----- Data extracts
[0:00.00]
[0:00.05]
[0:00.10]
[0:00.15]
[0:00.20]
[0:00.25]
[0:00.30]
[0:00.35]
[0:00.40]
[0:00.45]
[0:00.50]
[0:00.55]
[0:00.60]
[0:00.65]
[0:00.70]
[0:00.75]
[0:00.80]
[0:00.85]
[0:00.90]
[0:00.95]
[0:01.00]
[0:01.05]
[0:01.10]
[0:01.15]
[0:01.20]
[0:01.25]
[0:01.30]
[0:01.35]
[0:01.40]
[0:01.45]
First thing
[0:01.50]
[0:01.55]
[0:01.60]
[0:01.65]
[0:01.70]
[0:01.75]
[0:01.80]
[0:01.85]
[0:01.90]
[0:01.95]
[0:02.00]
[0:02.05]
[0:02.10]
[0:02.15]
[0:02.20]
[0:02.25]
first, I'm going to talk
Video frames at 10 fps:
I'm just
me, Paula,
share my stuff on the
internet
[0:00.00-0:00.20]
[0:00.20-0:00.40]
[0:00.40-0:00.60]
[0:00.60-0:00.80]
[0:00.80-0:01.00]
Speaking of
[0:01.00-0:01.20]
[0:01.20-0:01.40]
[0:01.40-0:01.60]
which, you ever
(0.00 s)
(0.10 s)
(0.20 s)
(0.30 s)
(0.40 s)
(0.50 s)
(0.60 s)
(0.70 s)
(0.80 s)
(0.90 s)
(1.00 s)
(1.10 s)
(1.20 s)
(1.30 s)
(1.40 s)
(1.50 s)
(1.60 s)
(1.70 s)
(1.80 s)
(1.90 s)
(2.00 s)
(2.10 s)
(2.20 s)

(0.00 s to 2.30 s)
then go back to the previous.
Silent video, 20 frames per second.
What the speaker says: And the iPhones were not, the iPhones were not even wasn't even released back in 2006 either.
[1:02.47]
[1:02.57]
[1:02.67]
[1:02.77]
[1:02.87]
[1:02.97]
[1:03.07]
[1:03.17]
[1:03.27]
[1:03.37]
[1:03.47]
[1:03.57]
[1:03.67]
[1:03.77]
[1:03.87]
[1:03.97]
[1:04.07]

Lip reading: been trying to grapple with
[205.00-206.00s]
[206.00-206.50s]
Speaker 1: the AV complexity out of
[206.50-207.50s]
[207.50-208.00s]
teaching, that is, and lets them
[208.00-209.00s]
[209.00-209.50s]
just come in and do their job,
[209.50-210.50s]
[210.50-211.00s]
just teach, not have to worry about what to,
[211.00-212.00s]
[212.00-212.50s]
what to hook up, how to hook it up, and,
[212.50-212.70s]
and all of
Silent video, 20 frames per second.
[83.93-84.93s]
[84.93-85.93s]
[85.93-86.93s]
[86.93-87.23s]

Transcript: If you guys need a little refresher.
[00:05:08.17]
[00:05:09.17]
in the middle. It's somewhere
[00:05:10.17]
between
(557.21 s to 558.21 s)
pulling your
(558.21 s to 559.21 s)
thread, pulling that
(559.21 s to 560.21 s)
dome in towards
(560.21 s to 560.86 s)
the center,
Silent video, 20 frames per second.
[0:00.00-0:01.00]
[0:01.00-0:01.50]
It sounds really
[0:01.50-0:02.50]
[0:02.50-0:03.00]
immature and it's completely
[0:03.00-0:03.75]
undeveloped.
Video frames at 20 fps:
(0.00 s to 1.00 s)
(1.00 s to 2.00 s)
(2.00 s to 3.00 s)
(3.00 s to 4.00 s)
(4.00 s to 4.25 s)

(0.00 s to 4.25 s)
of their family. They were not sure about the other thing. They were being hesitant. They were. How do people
----------
● Exercise
Would you copy out all of the entries exactly?

● Answer to the problem
[0:00.00]
[0:00.05]
[0:00.10]
[0:00.15]
[0:00.20]
[0:00.25]
[0:00.30]
[0:00.35]
[0:00.40]
[0:00.45]
[0:00.50]
[0:00.55]
[0:00.60]
[0:00.65]
[0:00.70]
[0:00.75]
[0:00.80]
[0:00.85]
[0:00.90]
[0:00.95]
[0:01.00]
[0:01.05]
[0:01.10]
[0:01.15]
[0:01.20]
[0:01.25]
[0:01.30]
[0:01.35]
[0:01.40]
[0:01.45]
First thing
[0:01.50]
[0:01.55]
[0:01.60]
[0:01.65]
[0:01.70]
[0:01.75]
[0:01.80]
[0:01.85]
[0:01.90]
[0:01.95]
[0:02.00]
[0:02.05]
[0:02.10]
[0:02.15]
[0:02.20]
[0:02.25]
first, I'm going to talk
Video frames at 10 fps:
I'm just
me, Paula,
share my stuff on the
internet
[0:00.00-0:00.20]
[0:00.20-0:00.40]
[0:00.40-0:00.60]
[0:00.60-0:00.80]
[0:00.80-0:01.00]
Speaking of
[0:01.00-0:01.20]
[0:01.20-0:01.40]
[0:01.40-0:01.60]
which, you ever
(0.00 s)
(0.10 s)
(0.20 s)
(0.30 s)
(0.40 s)
(0.50 s)
(0.60 s)
(0.70 s)
(0.80 s)
(0.90 s)
(1.00 s)
(1.10 s)
(1.20 s)
(1.30 s)
(1.40 s)
(1.50 s)
(1.60 s)
(1.70 s)
(1.80 s)
(1.90 s)
(2.00 s)
(2.10 s)
(2.20 s)

(0.00 s to 2.30 s)
then go back to the previous.
Silent video, 20 frames per second.
What the speaker says: And the iPhones were not, the iPhones were not even wasn't even released back in 2006 either.
[1:02.47]
[1:02.57]
[1:02.67]
[1:02.77]
[1:02.87]
[1:02.97]
[1:03.07]
[1:03.17]
[1:03.27]
[1:03.37]
[1:03.47]
[1:03.57]
[1:03.67]
[1:03.77]
[1:03.87]
[1:03.97]
[1:04.07]

Lip reading: been trying to grapple with
[205.00-206.00s]
[206.00-206.50s]
Speaker 1: the AV complexity out of
[206.50-207.50s]
[207.50-208.00s]
teaching, that is, and lets them
[208.00-209.00s]
[209.00-209.50s]
just come in and do their job,
[209.50-210.50s]
[210.50-211.00s]
just teach, not have to worry about what to,
[211.00-212.00s]
[212.00-212.50s]
what to hook up, how to hook it up, and,
[212.50-212.70s]
and all of
Silent video, 20 frames per second.
[83.93-84.93s]
[84.93-85.93s]
[85.93-86.93s]
[86.93-87.23s]

Transcript: If you guys need a little refresher.
[00:05:08.17]
[00:05:09.17]
in the middle. It's somewhere
[00:05:10.17]
between
(557.21 s to 558.21 s)
pulling your
(558.21 s to 559.21 s)
thread, pulling that
(559.21 s to 560.21 s)
dome in towards
(560.21 s to 560.86 s)
the center,
Silent video, 20 frames per second.
[0:00.00-0:01.00]
[0:01.00-0:01.50]
It sounds really
[0:01.50-0:02.50]
[0:02.50-0:03.00]
immature and it's completely
[0:03.00-0:03.75]
undeveloped.
Video frames at 20 fps:
(0.00 s to 1.00 s)
(1.00 s to 2.00 s)
(2.00 s to 3.00 s)
(3.00 s to 4.00 s)
(4.00 s to 4.25 s)

(0.00 s to 4.25 s)
of their family. They were not sure about the other thing. They were being hesitant. They were. How do people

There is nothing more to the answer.